Around this time last season, the Washington Wizards had a similarly terrible record and were coping with the reality of life after Washington mainstays Caron Butler, Antawn Jamison and Brendan Haywood were dealt at the trade deadline. Out of that roster overhaul emerged Andray Blatche, who made the most of the opportunity to start over the last 32 games of the season.
Blatche was signed to a five-year contract before the season, and the hope is that he will be another piece in the puzzle alongside John Wall.
However successful Blatche has been since assuming the starting job, there seems to be something lacking. He averaged over 20 points as a starter last season and is averaging just under 16 points per game in 55 games this season. He does what he is supposed to, rather than everything he can do.
It is a matter of potential versus ability and Blatche is relying too heavily on the former to be a franchise player for the Wizards.
Since he was drafted with the 49th pick in the 2005 Draft, it has always been about potential with Blatche. He has the potential to be a great player, the potential to be star. When he took over as the starter, he was lighting up the stat sheet on a nightly basis. He recorded career highs in points and rebounds within the first 10 games as a starter and 12 double-doubles over that 32-game span.

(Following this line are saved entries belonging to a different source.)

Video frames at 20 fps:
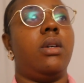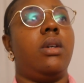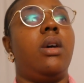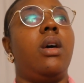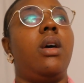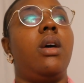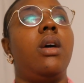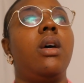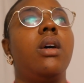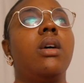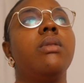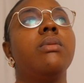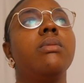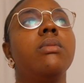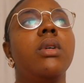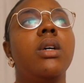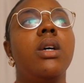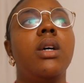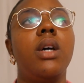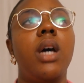here
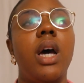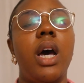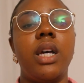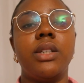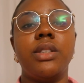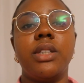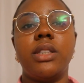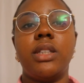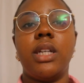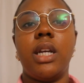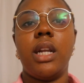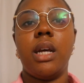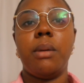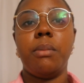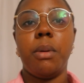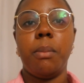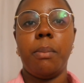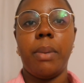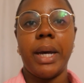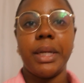yeah, I just said let
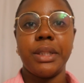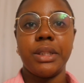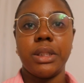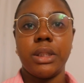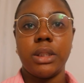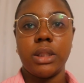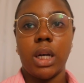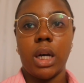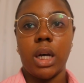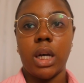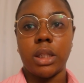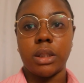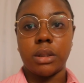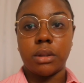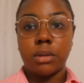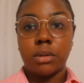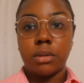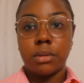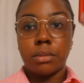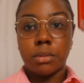me buy this can.
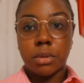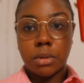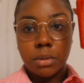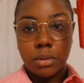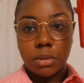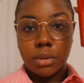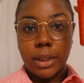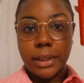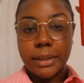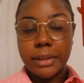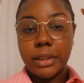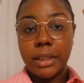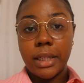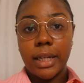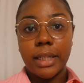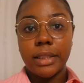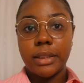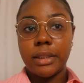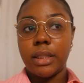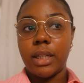Now sick
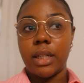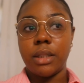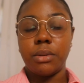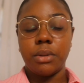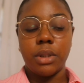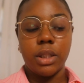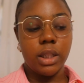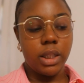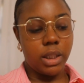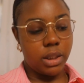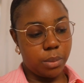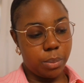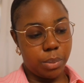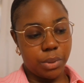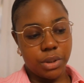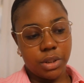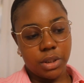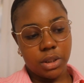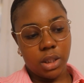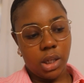I sick, I am not kill
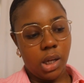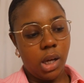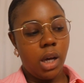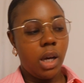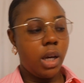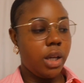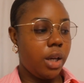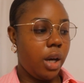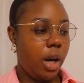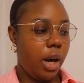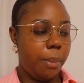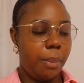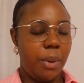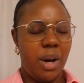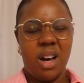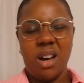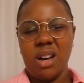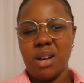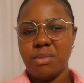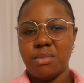anybody yeah
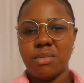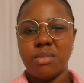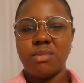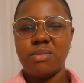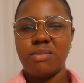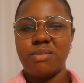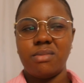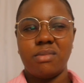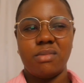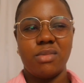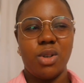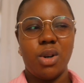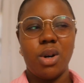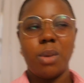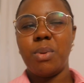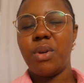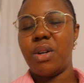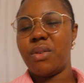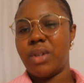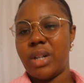um a
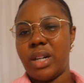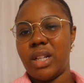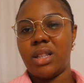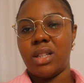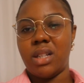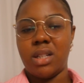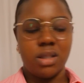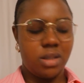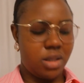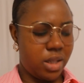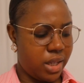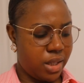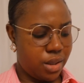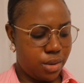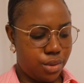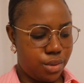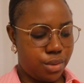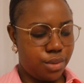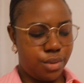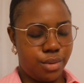couple of other things i
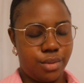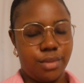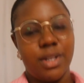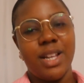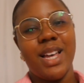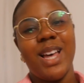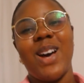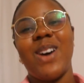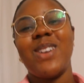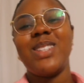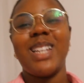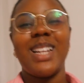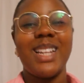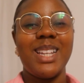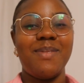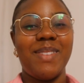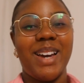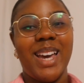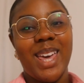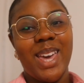need to do i'll
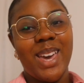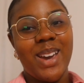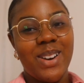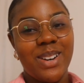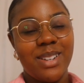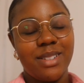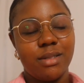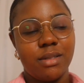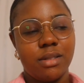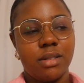clean my ear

There is no denying Blatche's consistency as a starter, but he is not playing to the best of his abilities.
He supposedly dedicated himself to getting into the gym in the offseason and improving his physicality as well as his skill set. He has some nifty turnaround jumpers, a still-developing post game and the ability to finish at the basket. Ability does not equate to willingness, and Blatche does not seem comfortable finishing strong in traffic, if at all.
His tentativeness is baffling and frustrating when he is clearly capable of so much more.
Blatche can get hot in games, but it is when he gets cold that presents problems. If his face-up jumper isn't falling, he resorts to a pseudo post-up turnaround fade-away that either breaks him out of his slump or digs it deeper. He has all the length and plenty of strength to get position, spin, dribble and dunk, but he is content to hover around the 10-15 foot range and take relatively easy jump shots.
He gets frustrated and takes plays off, which doesn't benefit anyone but the other team.
He doesn't use his length against smaller defenders nor his quickness against bigger defenders. He is content to be good instead of striving to be great.
Since injuring his shoulder two weeks ago, Blatche has not seen any action and is listed as day-to-day. He cannot lift his arm above his head and can barely dribble a ball at this point. His season may be over, as there is no need to rush back for the final 15 games of the season.
The Wizards need him to be the player he has shown that he is capable of being. He needs to be more than just productive, he needs to be a leader. Blatche is currently the longest tenured Wizard and has seen the best and worst of things Washington has done over the last six years. He is just 24, but age hasn't stopped teams like the Oklahoma City Thunder from having leaders.
Washington has a bright future with or without Blatche, but if Blatche can bring some aggression to the floor instead of playing passive, there is no reason why he shouldn't be a big player for the rebuilding Wizards.